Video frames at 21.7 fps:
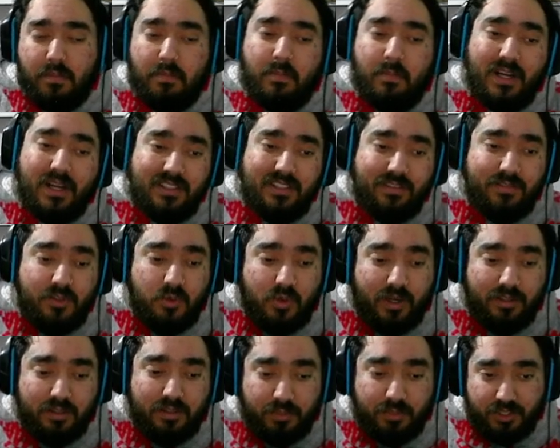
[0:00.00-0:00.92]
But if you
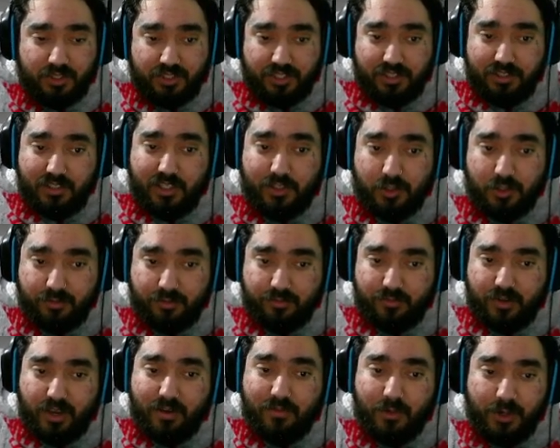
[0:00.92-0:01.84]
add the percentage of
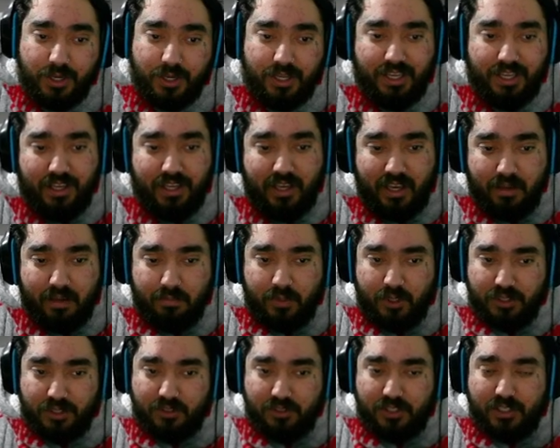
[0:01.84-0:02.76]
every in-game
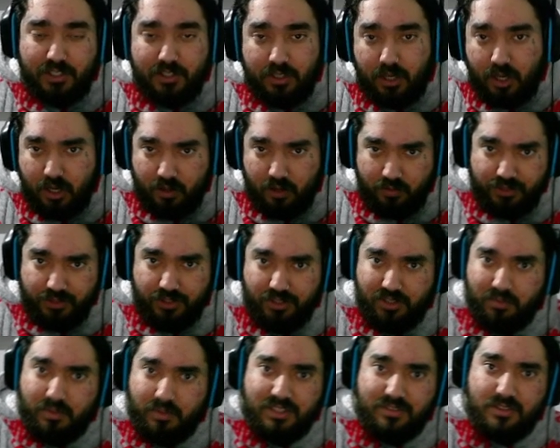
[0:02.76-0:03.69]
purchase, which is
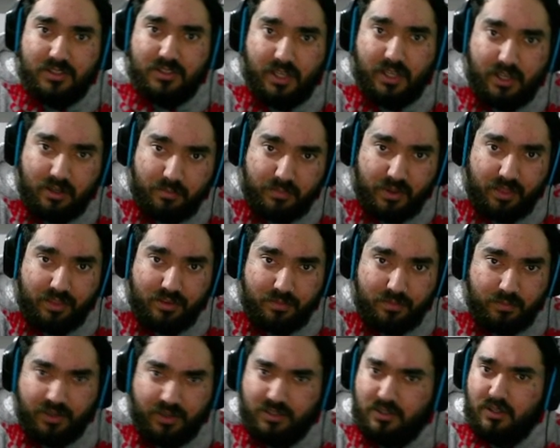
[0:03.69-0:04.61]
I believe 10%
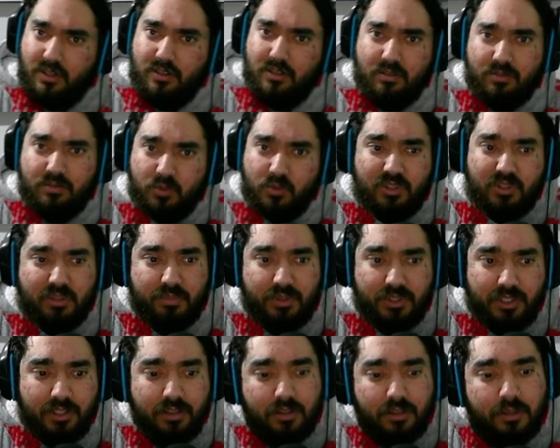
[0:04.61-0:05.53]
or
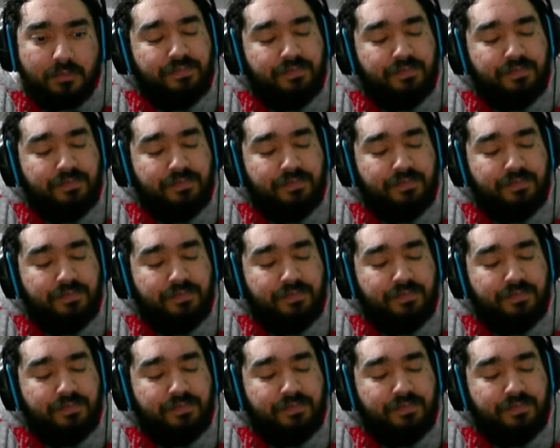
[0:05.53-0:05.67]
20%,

WORK REQUIRED
Images are to be omitted; everything else in the records is to be transcribed exactly.

EXPECTED ANSWER
Video frames at 21.7 fps:
[0:00.00-0:00.92]
But if you
[0:00.92-0:01.84]
add the percentage of
[0:01.84-0:02.76]
every in-game
[0:02.76-0:03.69]
purchase, which is
[0:03.69-0:04.61]
I believe 10%
[0:04.61-0:05.53]
or
[0:05.53-0:05.67]
20%,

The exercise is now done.